# Population Height

In [None]:
import warnings
warnings.filterwarnings('ignore')

In [None]:
import math
import pymc3 as pm
import numpy as np
import pandas as pd
import seaborn as sns
import matplotlib.pyplot as plt

### Example data

Assume that we have some height measurements from some population (say students at the University of Oxford). 

In [None]:
male_heights = np.array([
    194., 179., 175., 185., 183., 182., 190., 181., 183., 179., 191.,
    190., 184., 180., 169., 181., 185., 186., 195., 191., 183., 191.,
    188., 190., 177., 191., 183., 178., 181., 182., 180., 170., 176.,
    177., 186., 193., 195., 164., 178., 178., 182., 176., 196., 191.,
    178., 162., 188., 191., 181., 178., 168., 183., 171., 171., 189.,
    176., 180., 189., 175., 172., 186., 196., 187., 180., 192., 178.,
    196., 185., 191., 197., 182., 190., 169., 197., 171., 177., 174.,
    181., 182., 190., 184., 164., 174., 187., 177., 180., 177., 184.,
    180., 197., 177., 166., 176., 169., 190., 174., 178., 180., 183.,
    184.
])

female_heights = np.array([
    162., 174., 167., 167., 159., 172., 168., 155., 165., 165., 160.,
    165., 163., 151., 158., 155., 156., 169., 175., 170., 151., 162.,
    164., 177., 154., 170., 172., 162., 171., 161., 148., 159., 159.,
    153., 165., 174., 165., 164., 169., 157., 172., 161., 174., 162.,
    163., 167., 162., 165., 156., 151., 169., 171., 164., 182., 164.,
    167., 161., 177., 177., 167., 163., 144., 170., 150., 170., 157.,
    163., 169., 166., 168., 175., 154., 153., 143., 161., 170., 189.,
    163., 174., 163., 157., 167., 167., 152., 167., 155., 147., 163.,
    166., 160., 163., 168., 163., 178., 161., 165., 154., 152., 161.,
    156.
])

### Statistics of our sample

We might calculate some statistics from the data and plot it to examine it in more detail. For example, the mean, $\mu$, and the variance, $\sigma^2$, and hence the standard deviation, $\sigma$, are given by:

\begin{align*}
\mu & = \frac{1}{N} \sum_{i = 1}^{N} x_i \\
\sigma^2 & = \frac{1}{N} \sum_{i = 1}^{N} x_i^2 - \left(\frac{1}{N} \sum_{i = 1}^{N} x_i \right)^2\\
& = \frac{1}{N} \sum_{i = 1}^{N} \left( x_i - \mu \right)^2
\end{align*}

In [None]:
mean = np.round(np.mean(male_heights), 0)

standard_deviation = np.round(np.std(male_heights), 0)

print('Male: {:.0f} +/- {:.0f}'.format(mean, standard_deviation))

In [None]:
mean = np.round(np.mean(female_heights), 0)

standard_deviation = np.round(np.std(female_heights), 0)

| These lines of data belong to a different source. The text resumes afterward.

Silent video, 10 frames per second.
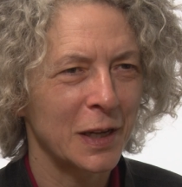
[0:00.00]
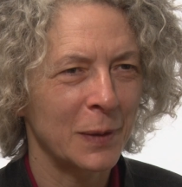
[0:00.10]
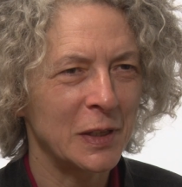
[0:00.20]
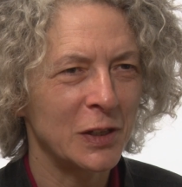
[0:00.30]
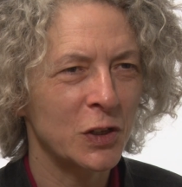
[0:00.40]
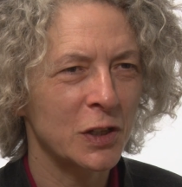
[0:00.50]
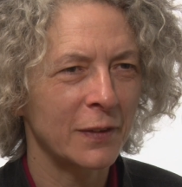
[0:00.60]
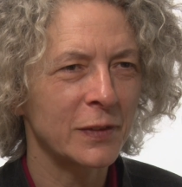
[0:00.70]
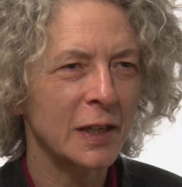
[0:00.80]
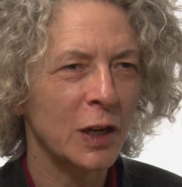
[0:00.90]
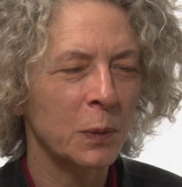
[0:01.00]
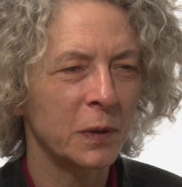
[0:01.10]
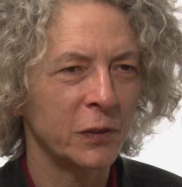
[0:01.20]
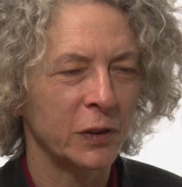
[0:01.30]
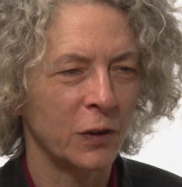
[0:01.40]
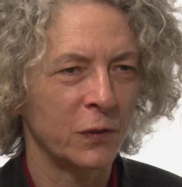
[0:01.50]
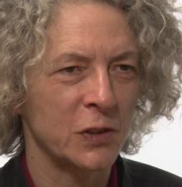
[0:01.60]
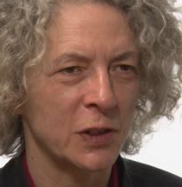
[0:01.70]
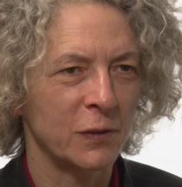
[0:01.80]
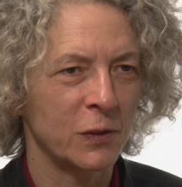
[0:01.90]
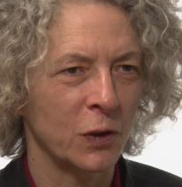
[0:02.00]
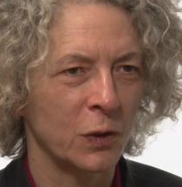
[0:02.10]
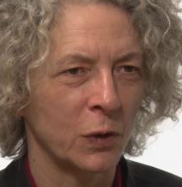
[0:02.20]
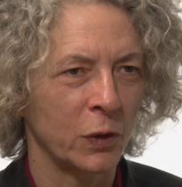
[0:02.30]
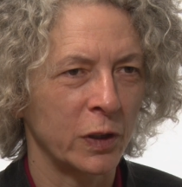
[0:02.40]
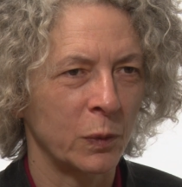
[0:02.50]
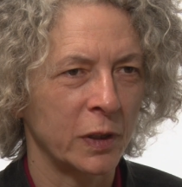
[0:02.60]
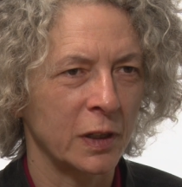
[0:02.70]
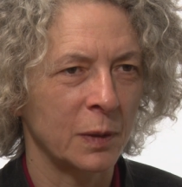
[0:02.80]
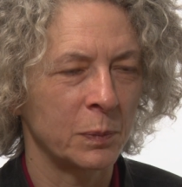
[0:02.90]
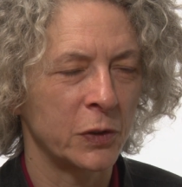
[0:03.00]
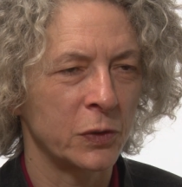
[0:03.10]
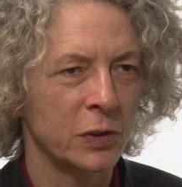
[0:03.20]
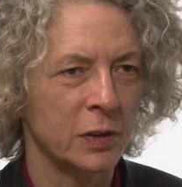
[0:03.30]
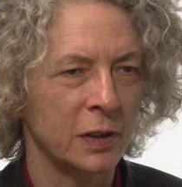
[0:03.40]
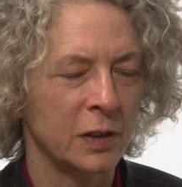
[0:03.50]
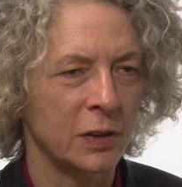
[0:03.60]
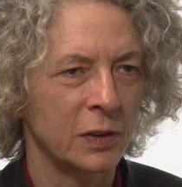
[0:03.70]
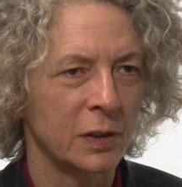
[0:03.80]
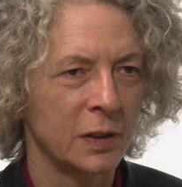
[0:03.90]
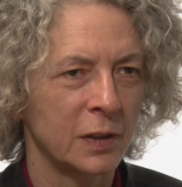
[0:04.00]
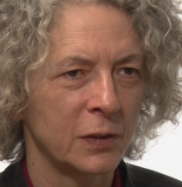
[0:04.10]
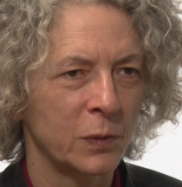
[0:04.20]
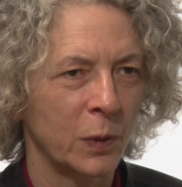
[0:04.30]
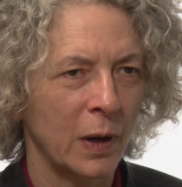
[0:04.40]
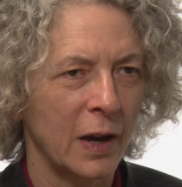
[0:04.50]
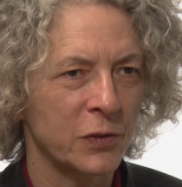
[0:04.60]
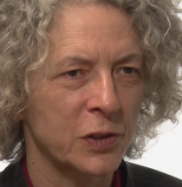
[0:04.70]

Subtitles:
I mean, you could have the equivalent, obviously, if you've got it all in the one computer and you have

print('Female: {:.0f} +/- {:.0f}'.format(mean, standard_deviation))

In [None]:
plt.figure(figsize=(10, 5))
plt.hist(male_heights, bins = 70, color="#7A68A6", density=True)
plt.hist(female_heights, bins = 70, color="#467821", density=True)
plt.xlim(140, 210);
plt.xlabel('Height (cm)')

plt.tight_layout();

### Population estimates

When we make measurement of the mean, variance and standard deviation of a sample from a larger population, we typically want to say something about the larger population from which the samples were drawn (i.e. what is the average height of male members of population).

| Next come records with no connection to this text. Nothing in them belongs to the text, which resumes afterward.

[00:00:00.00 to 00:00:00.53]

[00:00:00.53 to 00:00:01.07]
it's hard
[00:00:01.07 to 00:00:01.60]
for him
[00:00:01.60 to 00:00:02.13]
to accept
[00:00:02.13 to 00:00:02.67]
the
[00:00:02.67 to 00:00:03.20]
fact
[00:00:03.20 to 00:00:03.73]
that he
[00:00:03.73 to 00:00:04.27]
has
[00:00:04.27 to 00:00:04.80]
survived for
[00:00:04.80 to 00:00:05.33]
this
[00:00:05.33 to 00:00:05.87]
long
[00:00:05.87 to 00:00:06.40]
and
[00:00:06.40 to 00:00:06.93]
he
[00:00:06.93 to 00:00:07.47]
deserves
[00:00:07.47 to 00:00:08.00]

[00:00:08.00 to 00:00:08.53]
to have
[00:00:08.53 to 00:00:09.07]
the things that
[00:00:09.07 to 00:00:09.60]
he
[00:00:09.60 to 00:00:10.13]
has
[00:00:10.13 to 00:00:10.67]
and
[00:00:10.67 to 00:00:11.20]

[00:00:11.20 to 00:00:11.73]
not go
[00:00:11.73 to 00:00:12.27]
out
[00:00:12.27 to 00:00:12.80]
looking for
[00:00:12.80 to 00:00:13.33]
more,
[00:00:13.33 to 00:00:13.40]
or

When we do so, we are imagining that there is some distribution from which our sample was drawn, and we are trying to estimate the parameters of that distribution.

To do so, we use statistical estimators. In the case of the mean and variance, these turn out to be very similar to what we calculated above. Now, the mean, $\mu$, and variance, $\sigma^2$, represent the mean and variance of the whole population, and we have estimates of their value, derived from our sample.

\begin{align*}
\hat{\mu} & = \frac{1}{N} \sum_{i = 1}^{N} x_i \\
\hat{\sigma}^2 & = \frac{1}{N-1} \sum_{i = 1}^{N} \left( x_i - \hat{\mu} \right)^2
\end{align*}

Comparing these to the sample mean and variance above we can see that:

\begin{align*}
\hat{\mu} & = \mu \\
\hat{\sigma}^2 & = \frac{N}{N-1} \sigma^2
\end{align*}

Thus the best estimate of the population mean is the mean of the samples, but the best estimate of the population variance is a little bit larger than the sample variance (with the correction size depending on the size of the sample).

### Probabilistic modelling

The estimators used above are often hard to remember and we need to look them up each time we use them. They also limit us to certain settings for which estimators have already been derived. In this course, we will use a powerful probabilistic programmign approach that avoids these issues. We will explicitly describe the probabilistic model that describes the data, and then use automated approaches to estimate the parameters of this model. We call this a 'generative model' because it describes the process by which the data was genera†ed.

We will assume that the samples that we observe are drawn from a normal distribution with some unknown mean and variance:

\begin{equation*}
x_i \sim \mathcal{N}\left(\mu, \sigma^2\right)
\end{equation*}

We can then write down this model as a probabilistic program that describes our observations with 'prior' distributions for the unknown model parameters.

In [None]:
model = pm.Model() 
    
with model:
    
    sd = pm.Uniform('sd', 0, 20)
        
    mu = pm.Uniform("mu", 140, 190)
    
    observation = pm.Normal("obs", mu=mu, sd=sd, observed=female_heights)

In [None]:
with model:
    
    trace = pm.sample(5000);

This process generates a 'trace'. We can plot a histogram of this trace to see the 'posterior' distributions of the unknown model parameters. During the course well understand more about this process and exactly what the 'prior' and 'posterior' mean. 

In [None]:
fig, axes = plt.subplots(2, 1, figsize=(10, 5))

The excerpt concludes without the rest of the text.